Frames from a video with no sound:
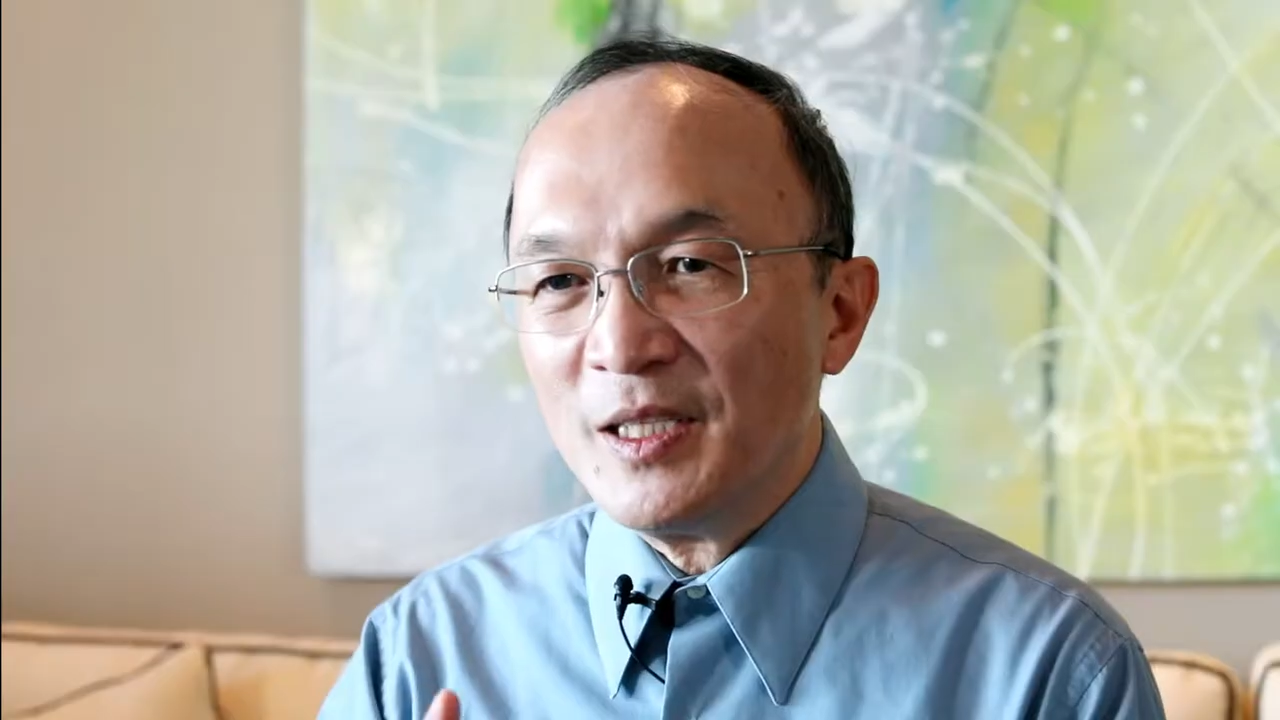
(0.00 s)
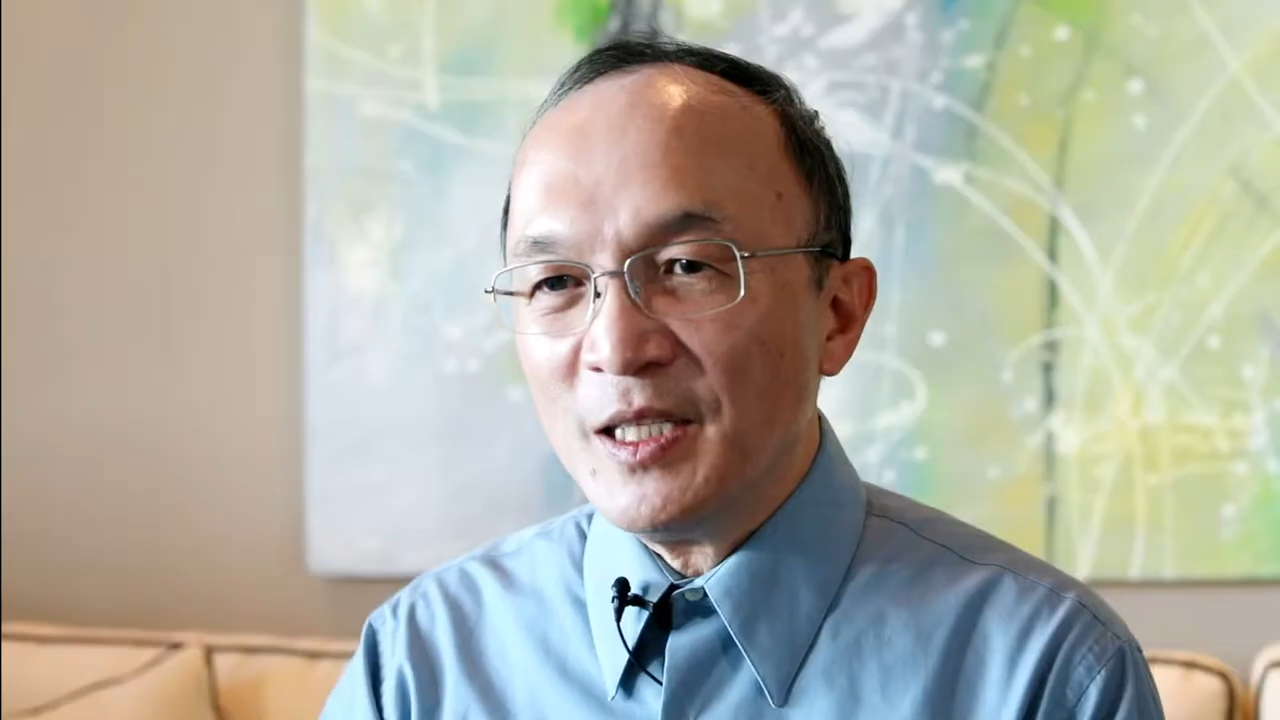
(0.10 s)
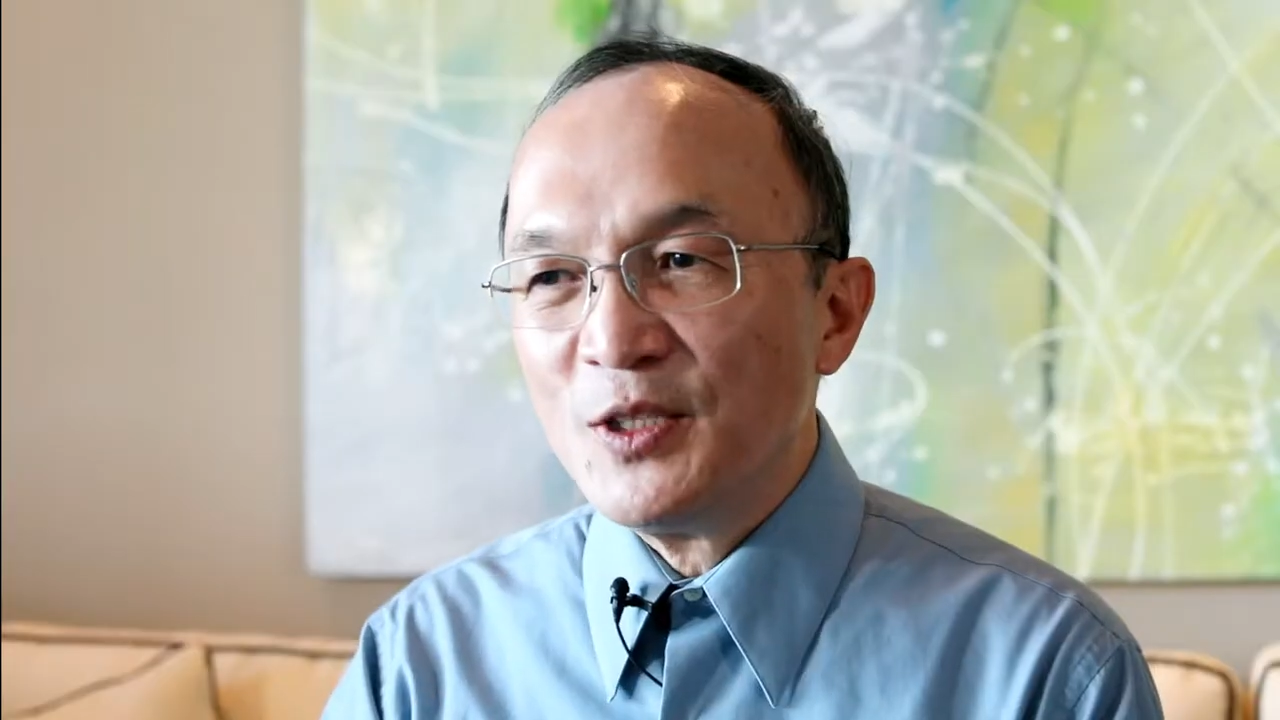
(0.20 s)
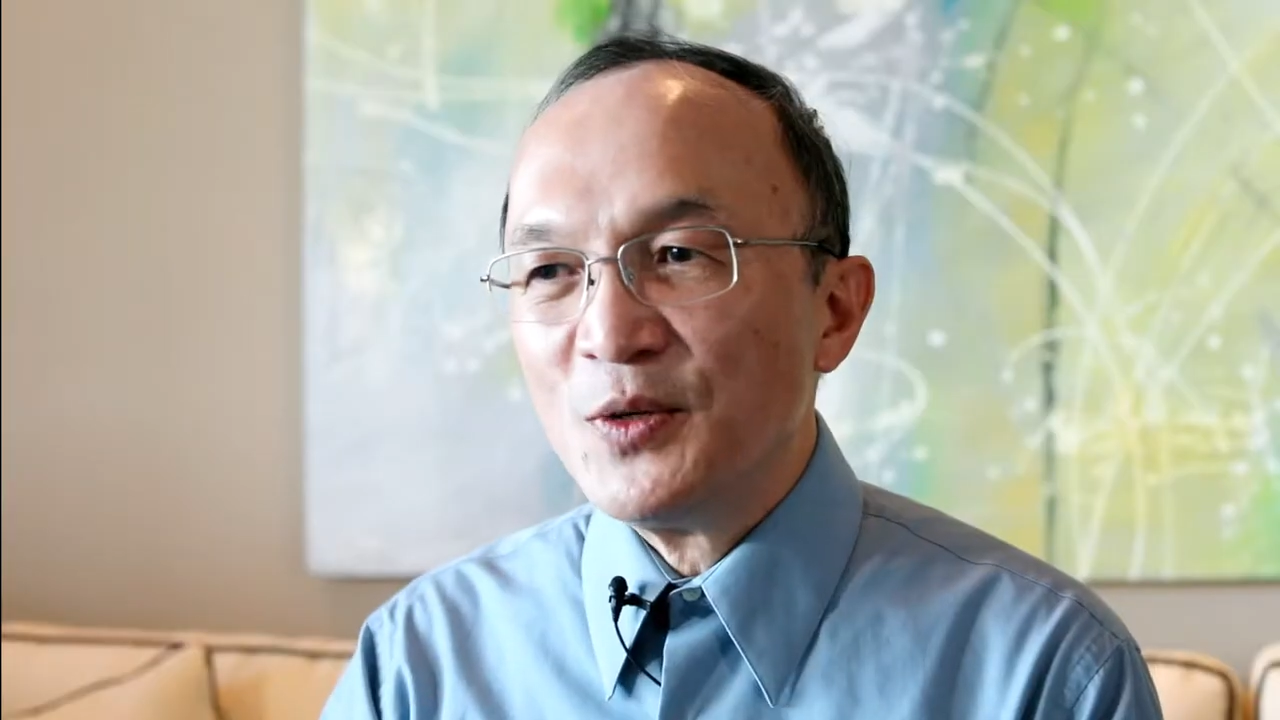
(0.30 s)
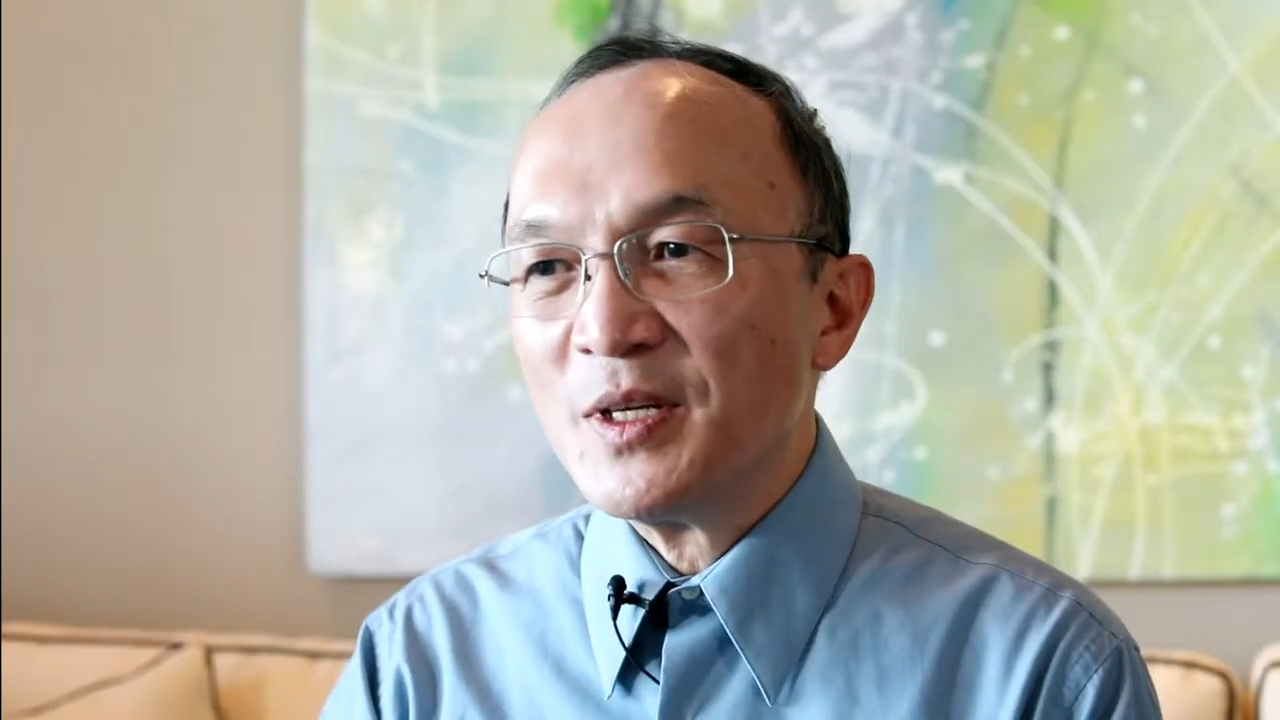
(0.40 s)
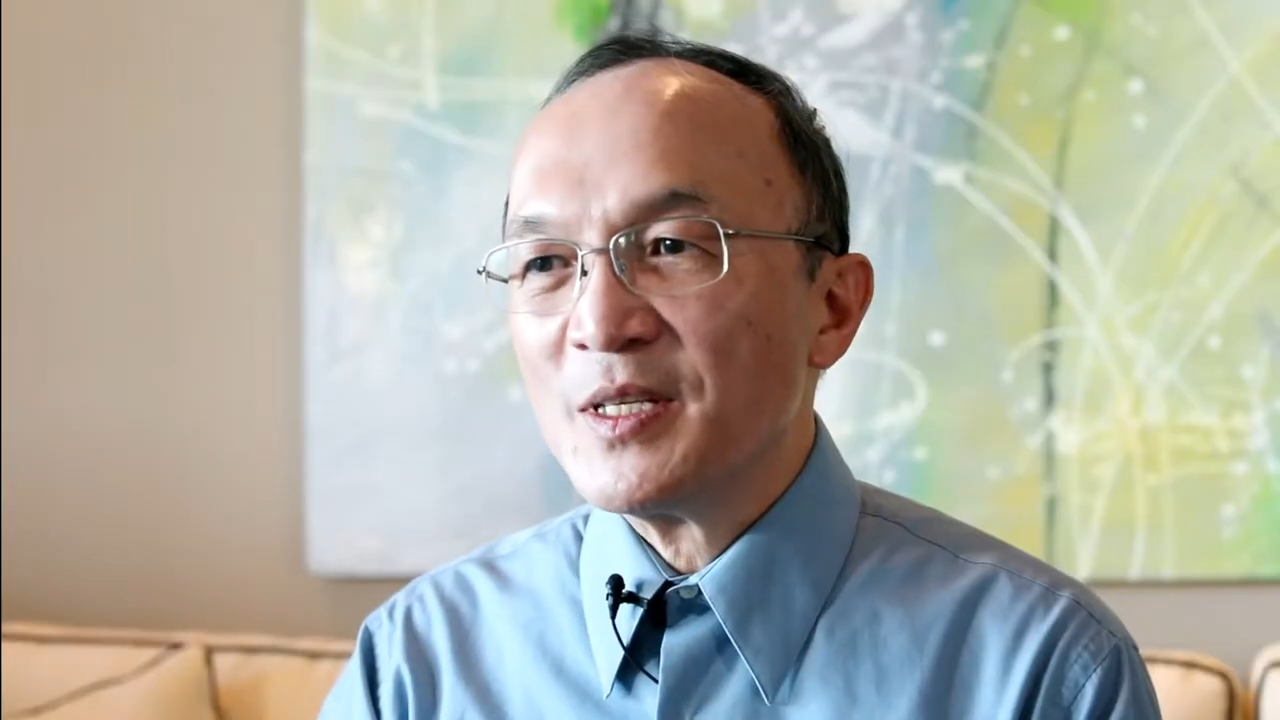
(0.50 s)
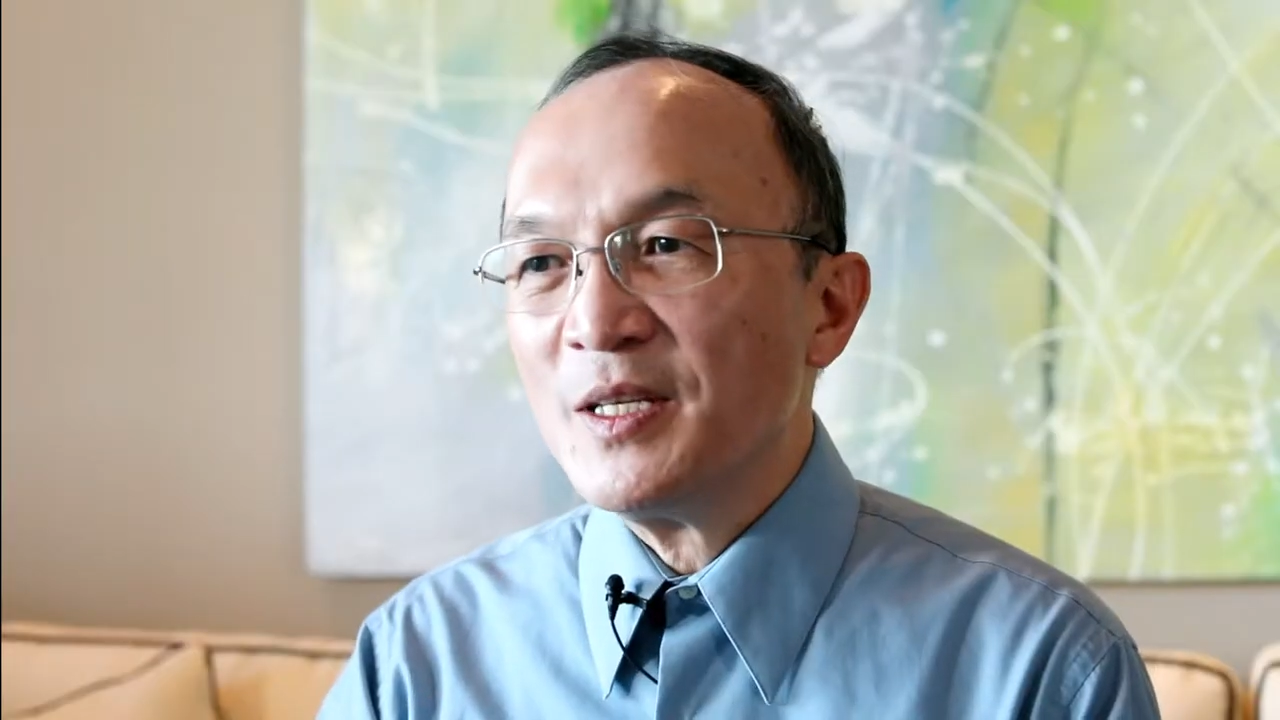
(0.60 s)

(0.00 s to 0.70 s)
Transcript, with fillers: 的确是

◆ ◆ ◆ ◆ ◆ ◆ ◆

ACTIVITY: Keep the pictures out of the copy and write out the data exactly as it stands.

OUTPUT OF THE EXERCISE:
Frames from a video with no sound:
(0.00 s)
(0.10 s)
(0.20 s)
(0.30 s)
(0.40 s)
(0.50 s)
(0.60 s)

(0.00 s to 0.70 s)
Transcript, with fillers: 的确是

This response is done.